→ **Source material**:

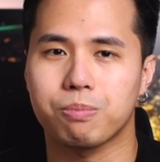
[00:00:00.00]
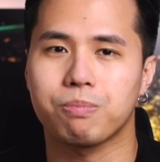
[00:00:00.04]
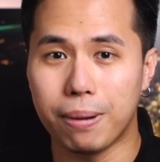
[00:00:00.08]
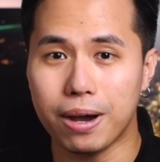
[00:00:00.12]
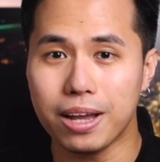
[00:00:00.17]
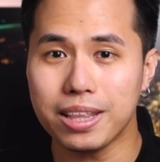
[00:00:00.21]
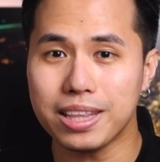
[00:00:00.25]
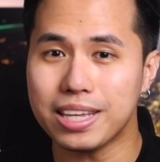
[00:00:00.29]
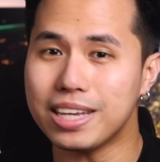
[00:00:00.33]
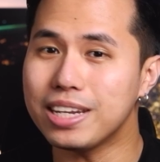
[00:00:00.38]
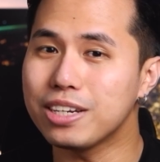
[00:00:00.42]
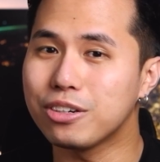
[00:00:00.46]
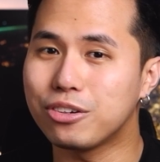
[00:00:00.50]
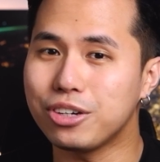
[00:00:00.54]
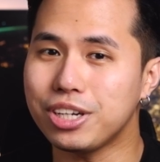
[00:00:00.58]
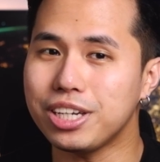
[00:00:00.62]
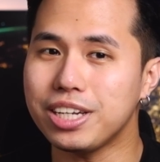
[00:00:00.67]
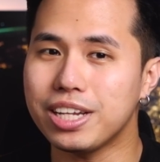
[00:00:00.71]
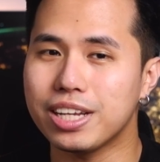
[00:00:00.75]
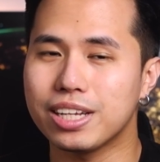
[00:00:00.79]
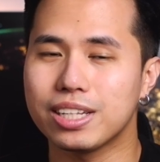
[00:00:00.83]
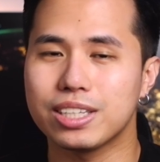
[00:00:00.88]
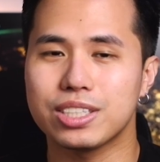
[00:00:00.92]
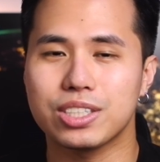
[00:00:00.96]
But in
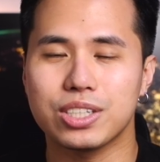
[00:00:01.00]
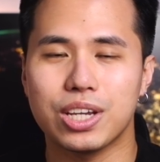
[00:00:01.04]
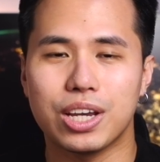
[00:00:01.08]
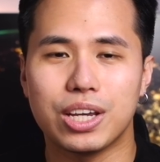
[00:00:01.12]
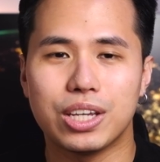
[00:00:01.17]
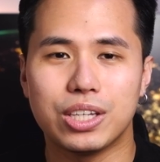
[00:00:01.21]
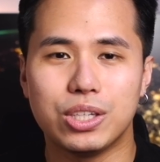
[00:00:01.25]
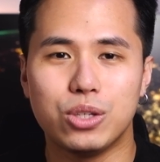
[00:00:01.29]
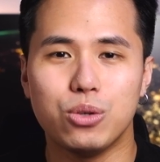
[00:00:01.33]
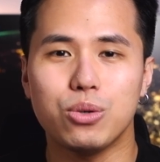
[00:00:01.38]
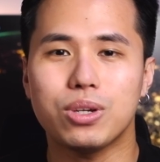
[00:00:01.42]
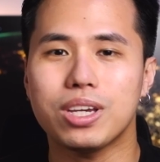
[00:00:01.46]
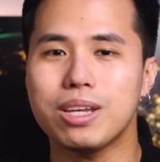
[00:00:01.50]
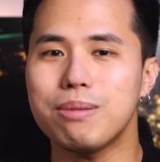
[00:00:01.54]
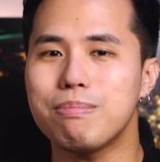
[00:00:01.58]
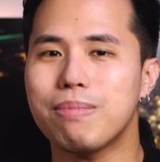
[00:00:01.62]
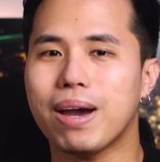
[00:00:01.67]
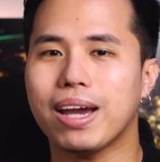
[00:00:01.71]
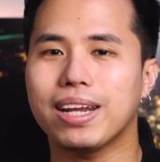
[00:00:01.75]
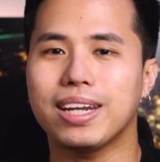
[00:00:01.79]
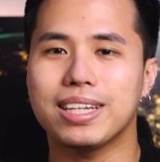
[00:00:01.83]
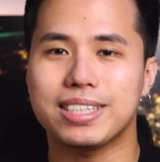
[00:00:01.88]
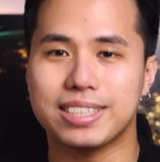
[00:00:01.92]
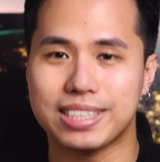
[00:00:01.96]
Green Hills, you can
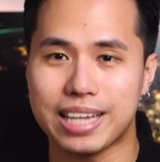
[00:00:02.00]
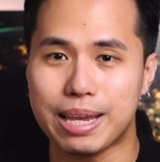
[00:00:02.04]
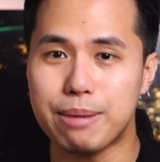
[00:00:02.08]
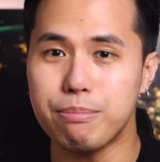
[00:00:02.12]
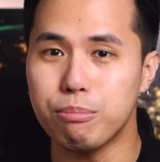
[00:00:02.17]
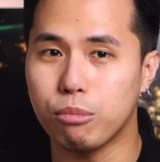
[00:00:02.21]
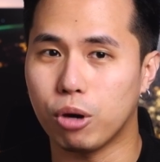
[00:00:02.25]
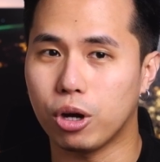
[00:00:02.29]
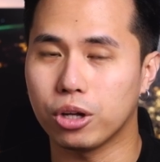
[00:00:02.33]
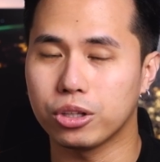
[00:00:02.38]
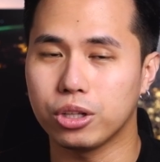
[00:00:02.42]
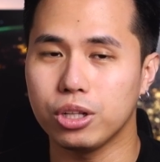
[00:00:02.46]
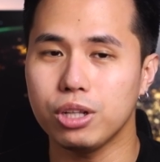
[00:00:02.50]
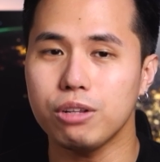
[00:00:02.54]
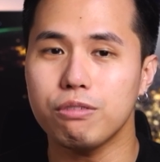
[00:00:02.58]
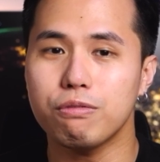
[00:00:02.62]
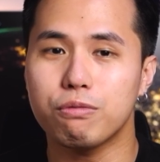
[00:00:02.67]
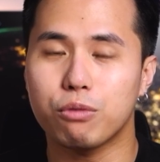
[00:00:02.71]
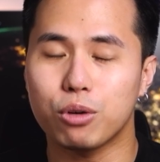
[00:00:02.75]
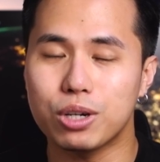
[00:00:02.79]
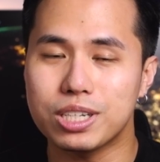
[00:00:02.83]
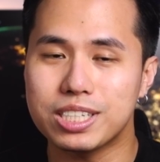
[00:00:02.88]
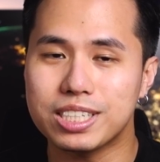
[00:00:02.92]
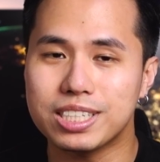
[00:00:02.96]
buy the same model
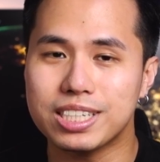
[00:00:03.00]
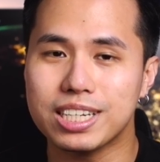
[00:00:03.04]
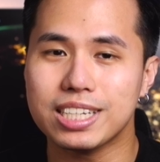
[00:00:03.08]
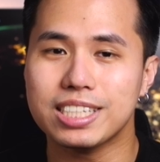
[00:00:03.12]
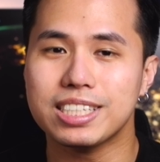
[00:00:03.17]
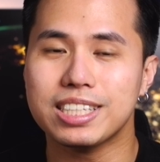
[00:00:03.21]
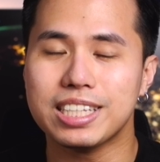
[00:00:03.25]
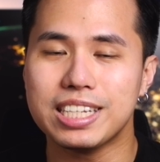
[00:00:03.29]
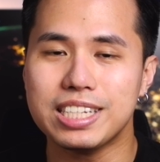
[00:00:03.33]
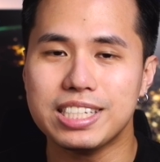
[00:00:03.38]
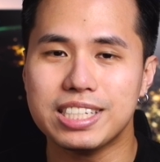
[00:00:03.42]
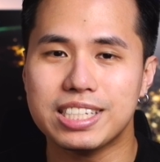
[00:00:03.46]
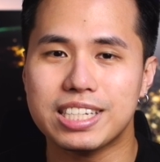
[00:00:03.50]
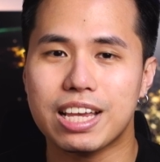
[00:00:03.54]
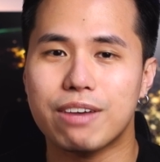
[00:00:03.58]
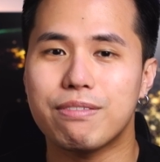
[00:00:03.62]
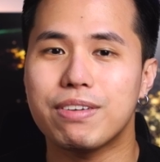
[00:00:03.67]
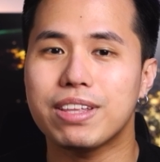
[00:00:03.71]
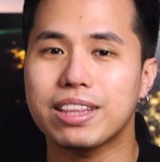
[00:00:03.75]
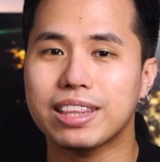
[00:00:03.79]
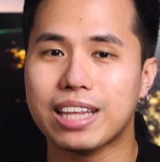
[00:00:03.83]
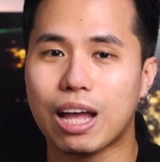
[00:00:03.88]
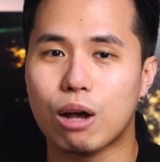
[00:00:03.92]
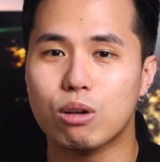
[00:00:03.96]
for
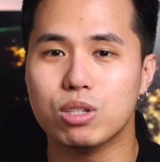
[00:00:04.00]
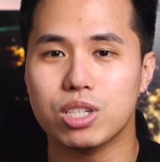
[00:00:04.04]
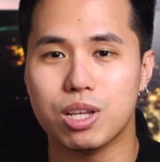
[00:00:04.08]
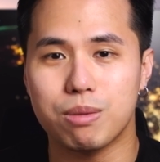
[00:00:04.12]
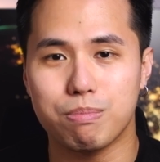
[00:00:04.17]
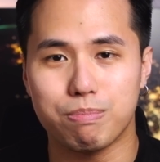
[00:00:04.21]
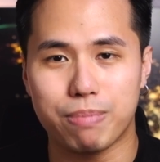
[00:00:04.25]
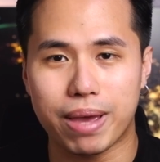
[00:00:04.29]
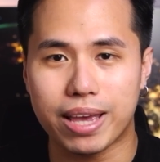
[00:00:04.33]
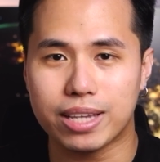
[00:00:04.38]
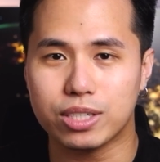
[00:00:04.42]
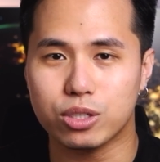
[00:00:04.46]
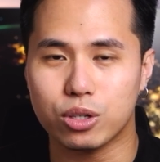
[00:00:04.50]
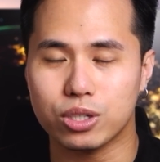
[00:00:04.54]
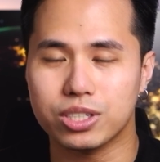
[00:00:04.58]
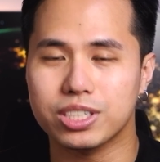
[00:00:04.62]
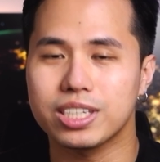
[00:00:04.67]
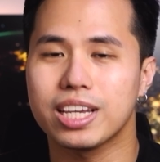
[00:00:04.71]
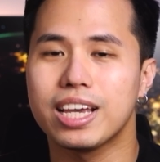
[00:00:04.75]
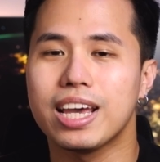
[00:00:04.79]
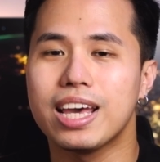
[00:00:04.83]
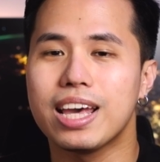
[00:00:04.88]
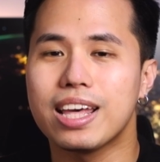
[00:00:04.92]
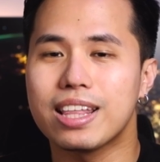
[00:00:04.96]
67,000
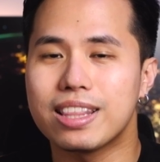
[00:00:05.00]
pesos.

→ **Task brief**:
What is needed is a word-for-word copy of the records above, excluding pictures.

→ **Written answer**:
[00:00:00.00]
[00:00:00.04]
[00:00:00.08]
[00:00:00.12]
[00:00:00.17]
[00:00:00.21]
[00:00:00.25]
[00:00:00.29]
[00:00:00.33]
[00:00:00.38]
[00:00:00.42]
[00:00:00.46]
[00:00:00.50]
[00:00:00.54]
[00:00:00.58]
[00:00:00.62]
[00:00:00.67]
[00:00:00.71]
[00:00:00.75]
[00:00:00.79]
[00:00:00.83]
[00:00:00.88]
[00:00:00.92]
[00:00:00.96]
But in
[00:00:01.00]
[00:00:01.04]
[00:00:01.08]
[00:00:01.12]
[00:00:01.17]
[00:00:01.21]
[00:00:01.25]
[00:00:01.29]
[00:00:01.33]
[00:00:01.38]
[00:00:01.42]
[00:00:01.46]
[00:00:01.50]
[00:00:01.54]
[00:00:01.58]
[00:00:01.62]
[00:00:01.67]
[00:00:01.71]
[00:00:01.75]
[00:00:01.79]
[00:00:01.83]
[00:00:01.88]
[00:00:01.92]
[00:00:01.96]
Green Hills, you can
[00:00:02.00]
[00:00:02.04]
[00:00:02.08]
[00:00:02.12]
[00:00:02.17]
[00:00:02.21]
[00:00:02.25]
[00:00:02.29]
[00:00:02.33]
[00:00:02.38]
[00:00:02.42]
[00:00:02.46]
[00:00:02.50]
[00:00:02.54]
[00:00:02.58]
[00:00:02.62]
[00:00:02.67]
[00:00:02.71]
[00:00:02.75]
[00:00:02.79]
[00:00:02.83]
[00:00:02.88]
[00:00:02.92]
[00:00:02.96]
buy the same model
[00:00:03.00]
[00:00:03.04]
[00:00:03.08]
[00:00:03.12]
[00:00:03.17]
[00:00:03.21]
[00:00:03.25]
[00:00:03.29]
[00:00:03.33]
[00:00:03.38]
[00:00:03.42]
[00:00:03.46]
[00:00:03.50]
[00:00:03.54]
[00:00:03.58]
[00:00:03.62]
[00:00:03.67]
[00:00:03.71]
[00:00:03.75]
[00:00:03.79]
[00:00:03.83]
[00:00:03.88]
[00:00:03.92]
[00:00:03.96]
for
[00:00:04.00]
[00:00:04.04]
[00:00:04.08]
[00:00:04.12]
[00:00:04.17]
[00:00:04.21]
[00:00:04.25]
[00:00:04.29]
[00:00:04.33]
[00:00:04.38]
[00:00:04.42]
[00:00:04.46]
[00:00:04.50]
[00:00:04.54]
[00:00:04.58]
[00:00:04.62]
[00:00:04.67]
[00:00:04.71]
[00:00:04.75]
[00:00:04.79]
[00:00:04.83]
[00:00:04.88]
[00:00:04.92]
[00:00:04.96]
67,000
[00:00:05.00]
pesos.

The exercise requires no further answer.